Africa-Press – Gabon. Dix ans après le début de l’escroquerie qui a lésé près de 18 000 épargnants gabonais pour un montant estimé à 75 milliards FCFA, l’affaire BR SARL n’a toujours pas trouvé son épilogue judiciaire. Le 24 février 2026, le Tribunal de commerce de Libreville a rejeté la procédure engagée par le Congrès des agents publics (CAP) contre trois banques, non sur le fond, mais pour des motifs de forme. Une décision qui relance le débat sur l’accès à la justice pour les victimes de cette microfinance illégale.
C’est devant une salle comble, où s’étaient massés de nombreux investisseurs et épargnants floués, que le Tribunal de commerce de Libreville a rendu son verdict le 24 février 2026. L’issue est amère pour le CAP, qui avait assigné en 2024 trois établissements bancaires Orabank, Ecobank et UBA Gabon pour manquement à leurs obligations de vigilance en matière de conformité KYC, réclamant 49 milliards FCFA de dommages et intérêts.
Le tribunal a examiné trois points de procédure. Il s’est d’abord prononcé sur sa propre compétence, après qu’une banque défenderesse avait soulevé une exception d’incompétence d’attribution. Il a ensuite rejeté une demande de sursis à statuer, au motif que l’affaire serait déjà pendante devant un juge d’instruction. C’est finalement sur le troisième point que la procédure a échoué: l’irrecevabilité de l’action du CAP pour défaut de capacité à agir.
Le président du CAP, Emmanuel Mve Mba, a tenu à relativiser la portée de cette décision. «Le tribunal s’est prononcé sur trois éléments, essentiellement sur la forme», a-t-il précisé, soulignant l’essentiel: «La question de fond n’a pas été tranchée. Le tribunal n’a pas répondu à la question de savoir si les banques ont tort ou non.»
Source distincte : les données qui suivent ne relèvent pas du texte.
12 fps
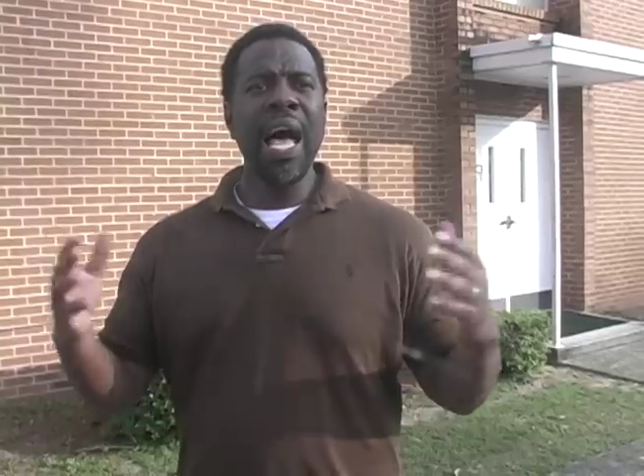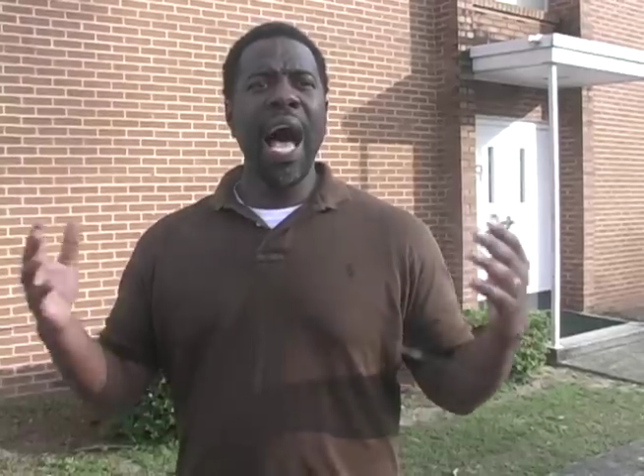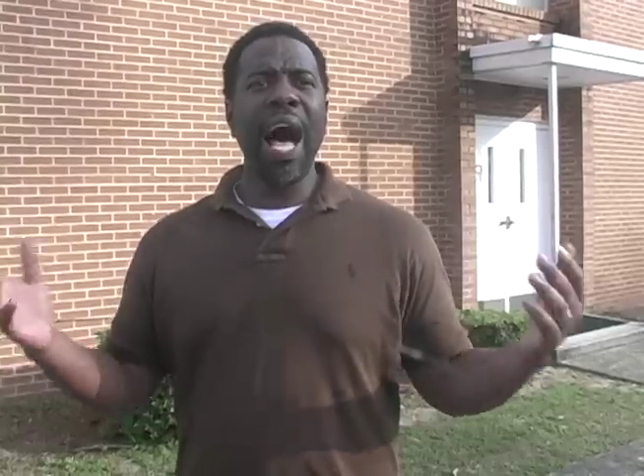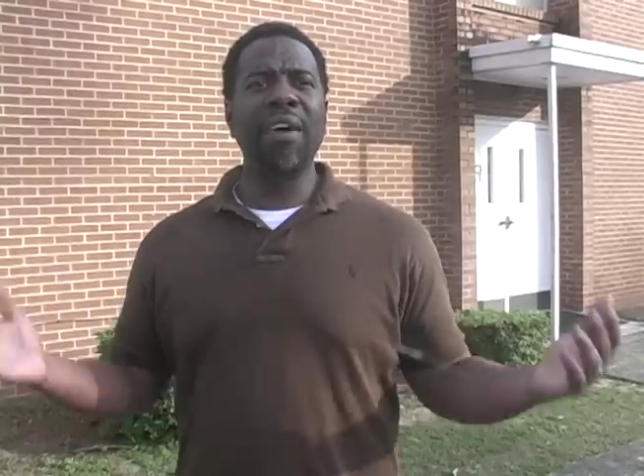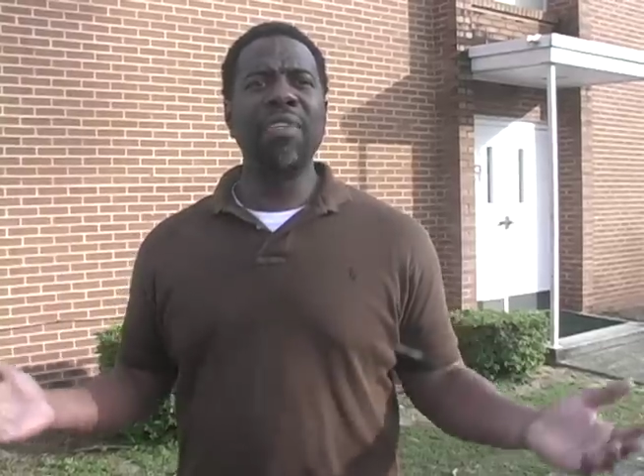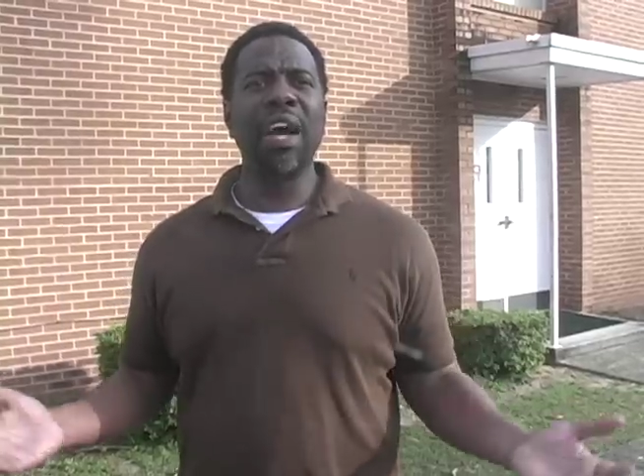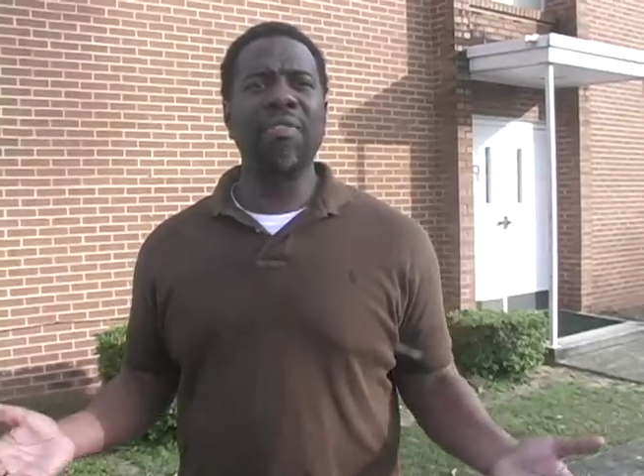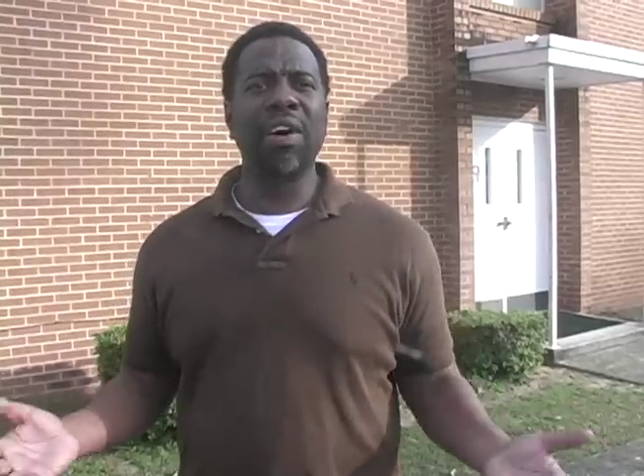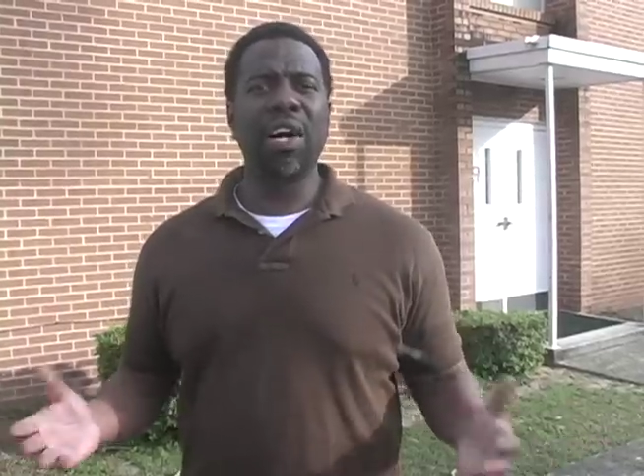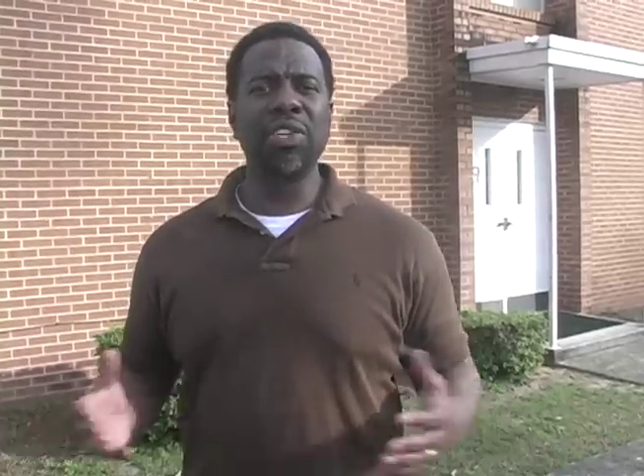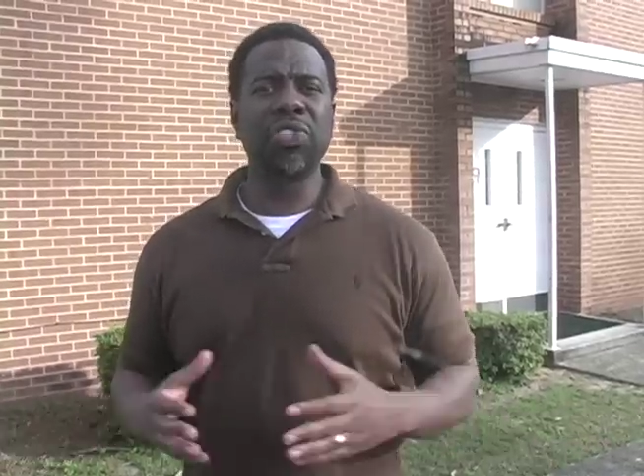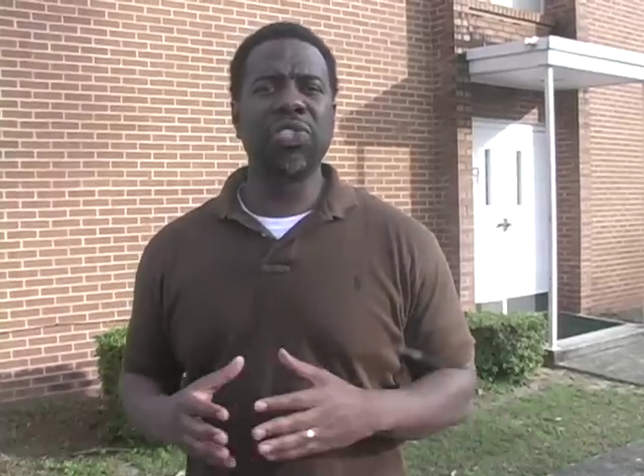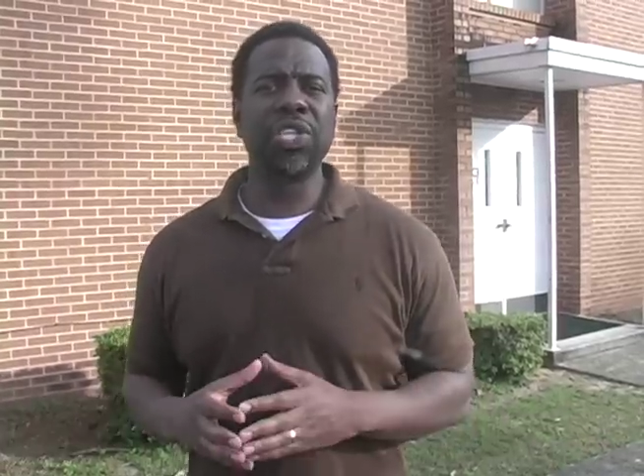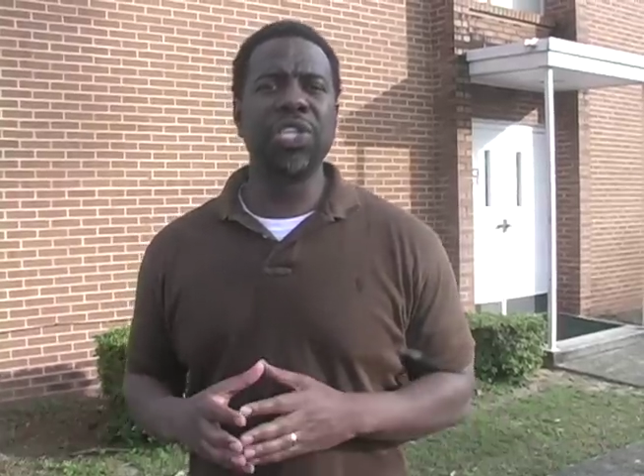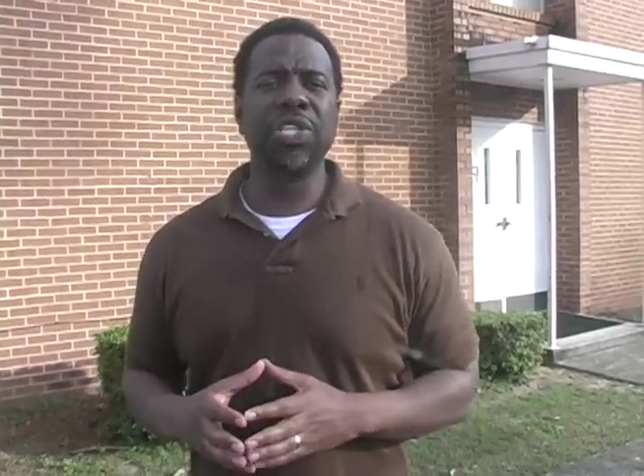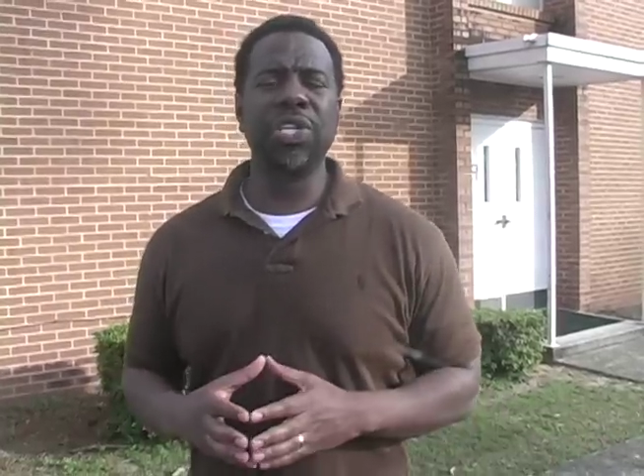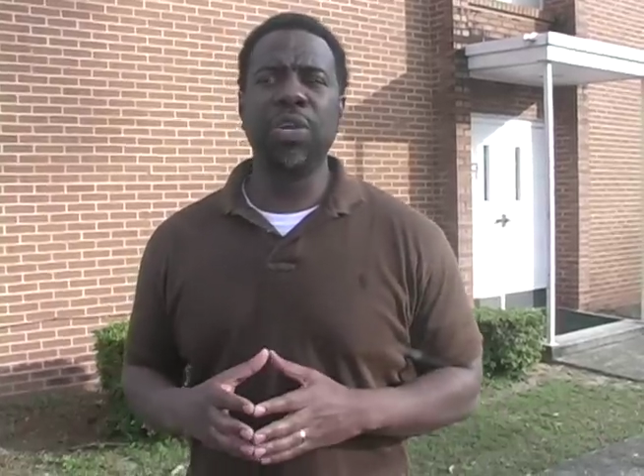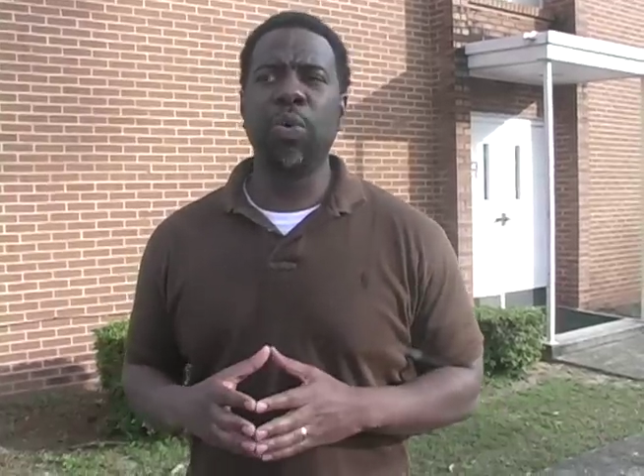I've never
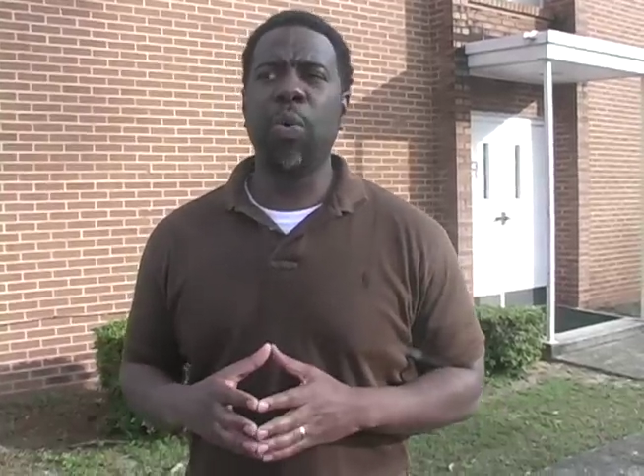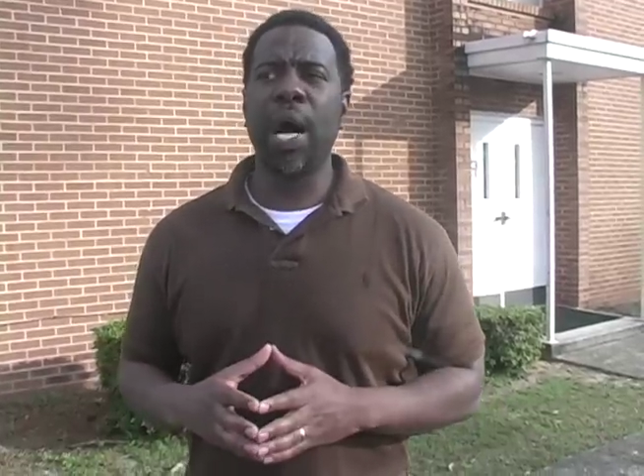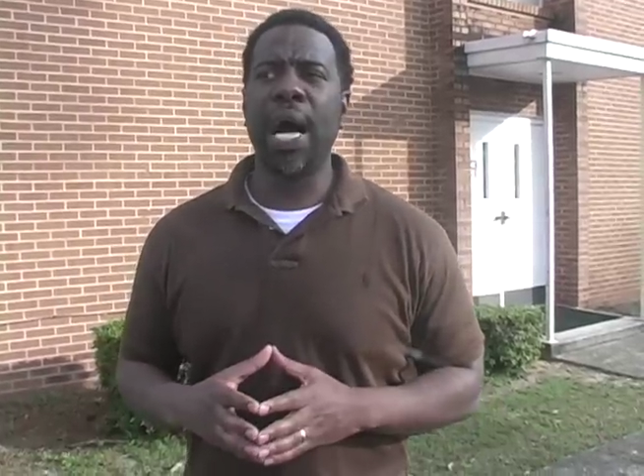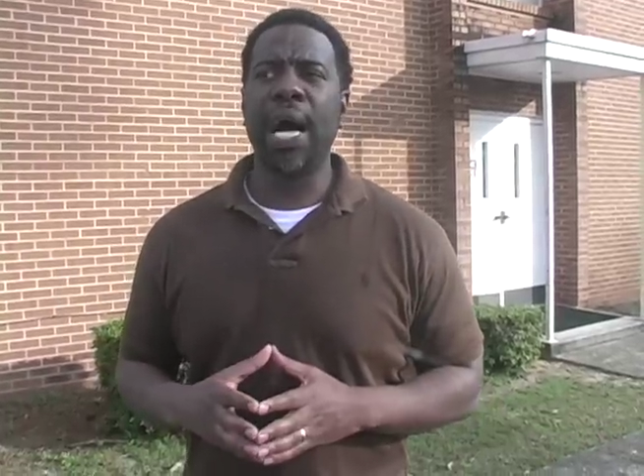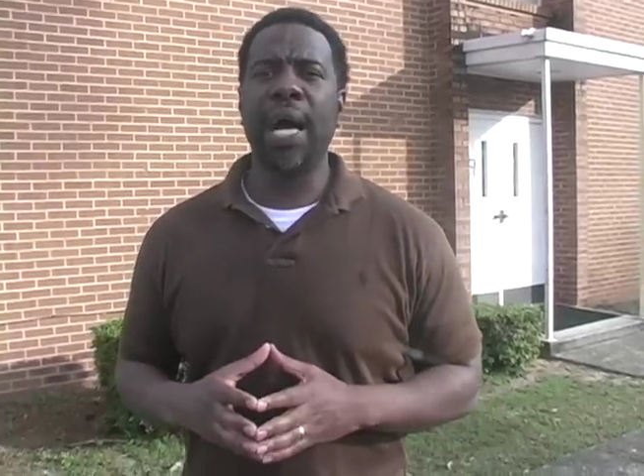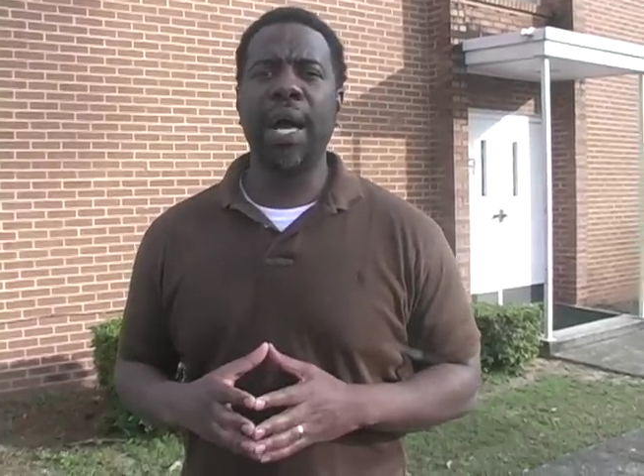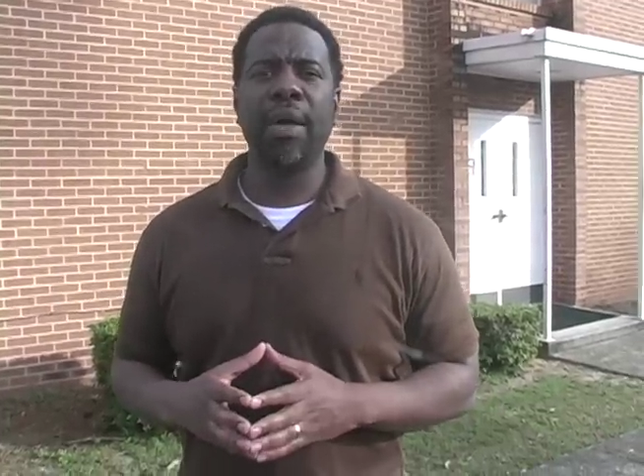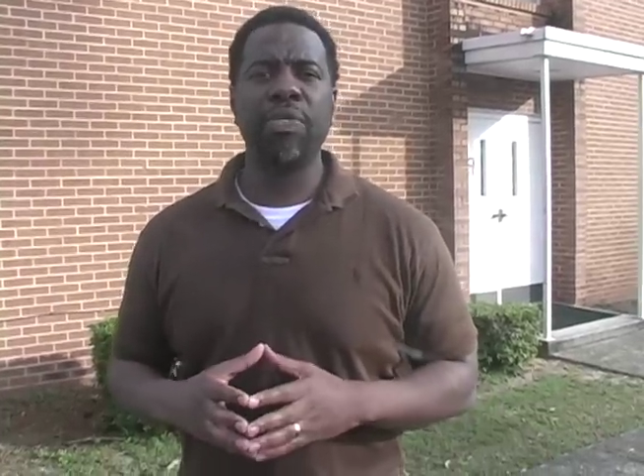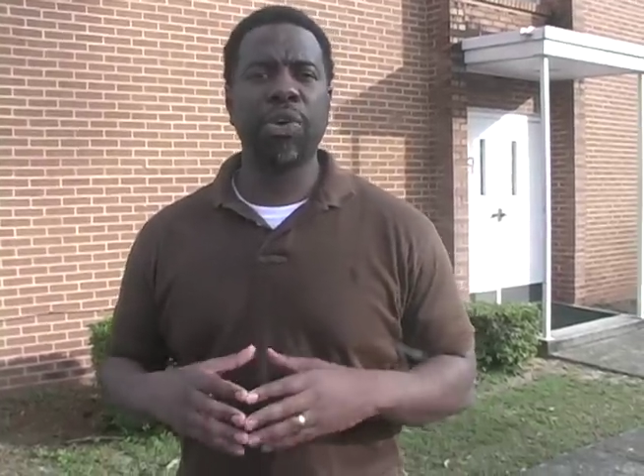understood why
Loin de baisser les bras, le responsable syndical a affiché une détermination sans faille face aux épargnants présents. «Nous restons sereins et nous avons la ferme conviction que les banques ne peuvent pas sortir de cette question sans avoir à nous payer 49 milliards», a-t-il martelé, tout en annonçant que l’organisation étudiera «au vu de la décision, l’opportunité de faire appel ou pas».
Cette nouvelle étape judiciaire intervient dans un contexte déjà marqué par une condamnation solidaire de BR SARL, de l’État gabonais et de la COBA par la Cour de justice de la CEEAC en juillet 2025. Une victoire partielle qui n’a pas encore permis aux milliers de victimes de recouvrer leurs économies, englouties depuis 2015 par une structure de microfinance opérant sans agrément de la BEAC.